At times in our lives, we each experience problems in our relationships, in dating or meeting people. Sometimes these relationship problems can be small ones and sometimes they can be major ones. We can all use a little help and advice in dealing with these problems. One of the best ways of seeking help is to talk about or share your problems. Here, we give you the chance to tell us about your problem.

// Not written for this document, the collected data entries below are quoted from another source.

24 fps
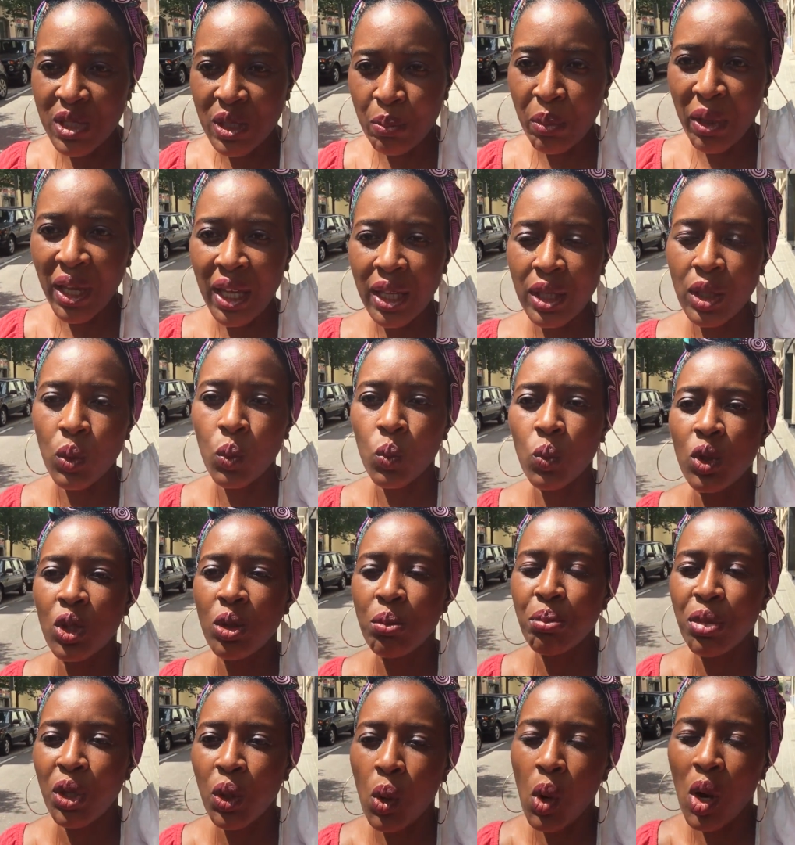Spain
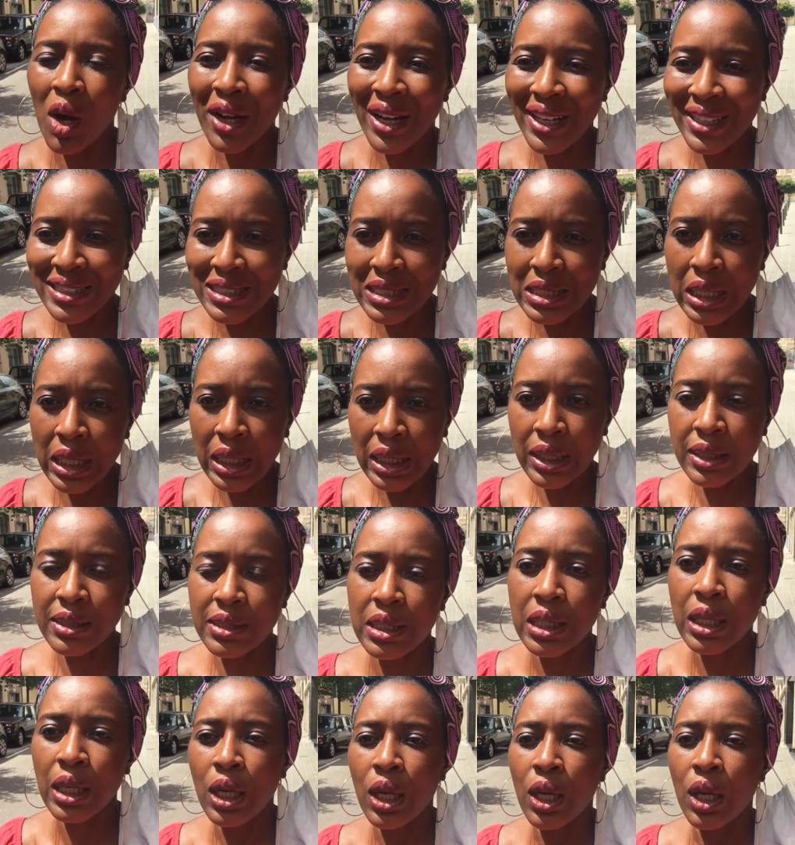will be
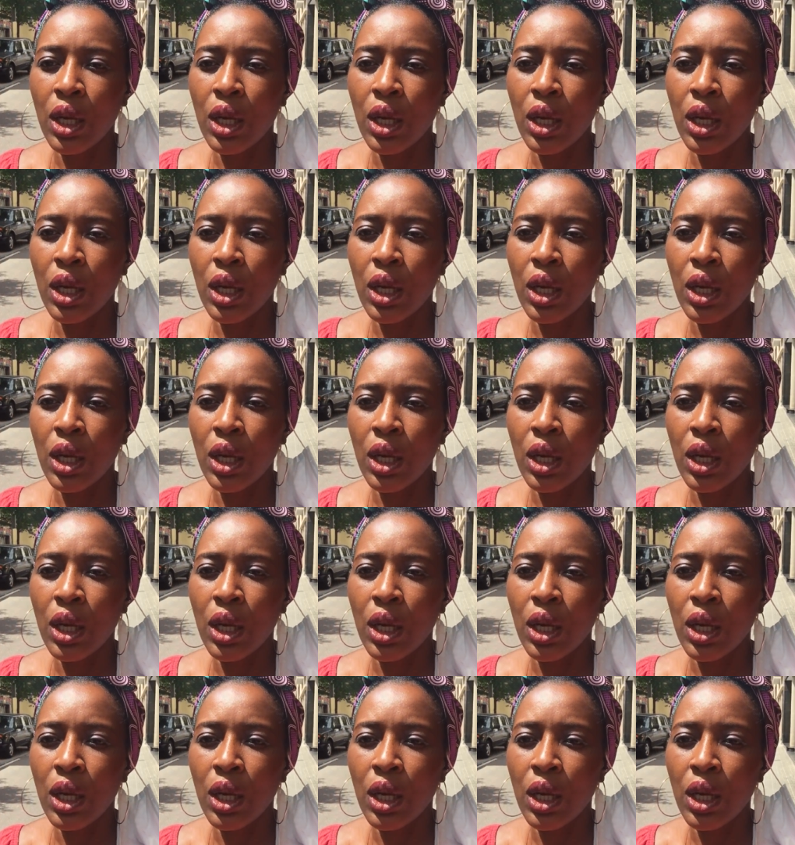quarantined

My Husband's Financial problems

I was left a substantial amount of money by my now deceased Uncle. While he was ill my sisters and I cared for him, money was shared b/w us. Problem is, my husband has a big problem in that I didn't pass over this money (my inheritance) to him to pay for his outstanding bills. As it is my Mom gave us (me) another substantial amount of money as a down payment for our dream home. I feel I did the right thing, as my husband can never have enough money, and has never been able to save. After swearing I wouldn't, I  ended up contributing $6,000 of this money to bills. Wasn't given much choice, my husband had stopped depositing his paycheck in bank. Opinion on my decision please. Thanks!
 

Our reply

. Financial problems can put a great strain upon relationships as you have discovered. You say that you want an opinion on your decision, which suggests that you want someone to say that you were right and that you want some support.

You have made your decision and, right or wrong, you have to stand by it. Let's have a look, though, at some observations that can be made from what you write.

You are married and that means that your husband's problems are also your problems. His problems affect you and your life as well as they do his. You husband has a right to request that the inheritance goes to help pay his debts unless it was your uncle's written wish that it did not.

However, your husband was not right to simply expect that the money would automatically be used as he wished. There were, and are, other demands upon the money.

One of those other uses was as a down-payment on your dream house. Though you say that this came from your mother.

The real issue here is not so much the use of the money but the lack of communication between you. It would have been far better if you could have sat down and discussed how the money should be used in the best way. In this discussion you could have looked at the common good of the two of you instead of each of you fighting your own corner and trying to use the money for your own needs.

As it is, you did give some money to help ease your husband's debts. However, your husband had to resort to devious means to force you to do so. Hardly a loving and caring approach. How much nicer and easier it could have been if you could have talked about the money in a calm and agreeable way before hand.